Rangeland management for better grazing

Okahandja farmer Hendrik Botha shares how he more than doubled the carrying capacity of his farm with good rangeland management.

05 August 2021 | Agriculture



A Namibian farmer is proving the benefits of holistically managing farmland for better cattle farming results.

“The more grass you have, the more cattle you can keep,” says Hendrik Botha, a Namibian farmer who has been practising holistic rangeland management and bush thinning since 1996 on his farm Agagia, north-east of Okahandja.

When Botha started, his farm could only stock 670 head of cattle, whereas now that same farm has the capacity to carry 1 400 head of cattle and, as Botha explains, “more cattle means higher profit margins”.

Using a combination of rangeland management together with bush thinning, Botha has increased his farm stocking rate from 25 kg/ha to 45 kg/ha of live weight.

Standing among wide stretches of tall grasses, interspersed with indigenous trees on farm Agagia, a sight often very different on many neighbouring farms, Botha says, “I win the Meatco Producer of the Year Award every year in March/April. This is because I still have grass on my farm in these months when other farmers do not.”

How Botha developed his rangeland

With low rainfall in most of Namibia, rangelands are constantly under pressure. As a result, many farmers have adopted various rangeland management approaches.

Botha uses two key strategies: bush thinning and camp rotation to allow for recovery of the land.

“The holistic management of land is a process; it does not happen overnight,” says Botha.

“Bush thinning involves the selective removal of invasive or encroaching tree species such as Acacia mellifera (Blackthorn or Swarthaak) and Prosopis in order to allow the grass to grow, but this does not mean that the grass will grow overnight.”

According to Botha, farmers do not just need grass; they need palatable grass as cattle are selective grazers that prefer the annual to the perennial grasses, but they also need grazing during the annual grasses’ dormant phases.

“Cattle will eat selectively until the grass species they prefer are grazed to the ground. This removes all the growing energy from the grass. Annual grasses are usually not able to recover from this,” he says explaining the dangers of bare ground and how it can lead to the land needing many years of recovery time.

Botha practises rotational grazing by dividing his farms into camps and rotating his cattle between the camps. This allows grass to recover.

The science of holistic rangeland management

Survey mapping provides a clear picture of the benefits of Botha’s approach, especially during times of drought, where aerial mapping showed Farm Agagia carrying better rates of herbaceous biomass than neighbouring farms.

As Dr Cornelis van der Waal of Agri-Ecological Services explains, Botha was part of a test group where they tested satellite technology to estimate the quantity of grazing at the end of the rainy season.

“I think Botha’s success is attributable to his successful bush control and outstanding, continuous observation of grazing conditions, on which he bases his management decisions.”

According to Van der Waal, if farmers want to copy Botha’s grazing management approach, there is not a ready-made recipe.

“He developed his approach over decades and frequently adapts his management plan.

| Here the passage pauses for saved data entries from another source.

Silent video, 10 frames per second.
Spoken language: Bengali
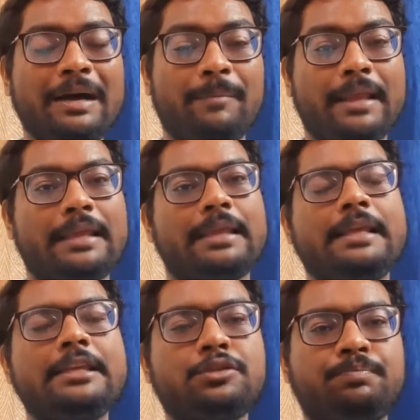মানে
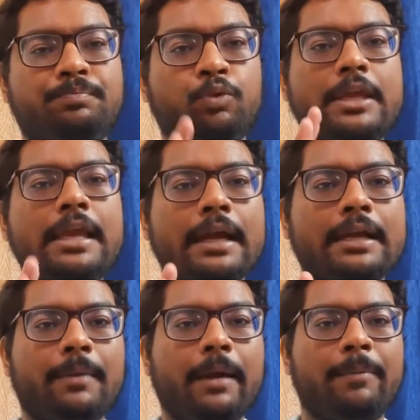কি স্পুকি
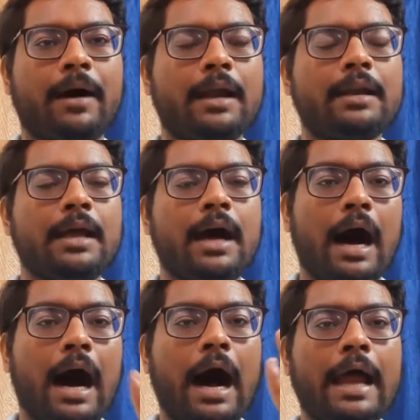একটা ব্যাপার
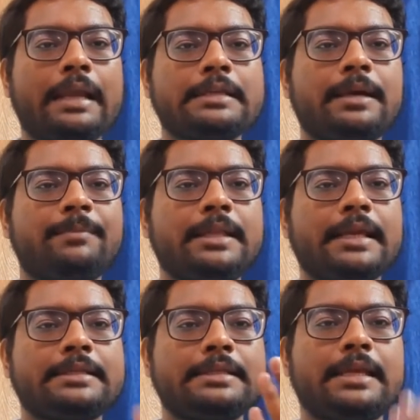আয়নার সামনে
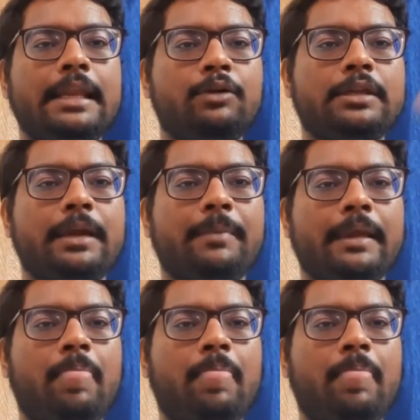দেখছে ছেলে ওদিকে মেয়ে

If you wanted to start, the steps would include getting to know the natural resources on your farm, as well as ecological constraints such as level of degradation.”

The next step would be setting up a monitoring system so that you can track improvements and setbacks of rangeland and animal production.

“Then determine if the farm's infrastructure is adequate for the grazing strategy applied. I also recommend choosing a mentor to help with decisions such as stocking rate adjustments, animal production system to use and obtaining a realistic view of the farm's potential.”

Van der Waal says the weak links and threats in the production system chain must then be identified and proactively addressed within the financial means of the farm.

These may include addressing problem areas on the farm requiring special treatment, a marketing strategy during drought and addressing bush encroachment.

Every year one must then adapt management as monitoring data and new information becomes available. The National Rangeland Management Policy and Strategy would also be a good starting point, as it explains the principles involved in good rangeland management.”

Botha advises farmers to imagine what their farm can look like.

“By developing an image of what your farm can look like, you create something to work towards and you can start putting steps in place to achieve that. Evaluate grazing regularly, know the rangeland management principles and apply it consistently.”

He believes that educating farmers on the concepts of bush thinning, combined with holistic rangeland management, will change many views and intentions and improve Namibia as a whole.

“If farmers work with a mindset of conservation, they will be much more successful as their practices will become sustainable rather than destructive,” says Botha.

Van der Waal further advises that if someone wants to follow the holistic management fraternity, a good starting point would be the Africa Centre for Holistic Management. Another good resource is the Bush Control Manual available on the De-bushing Advisory Service website.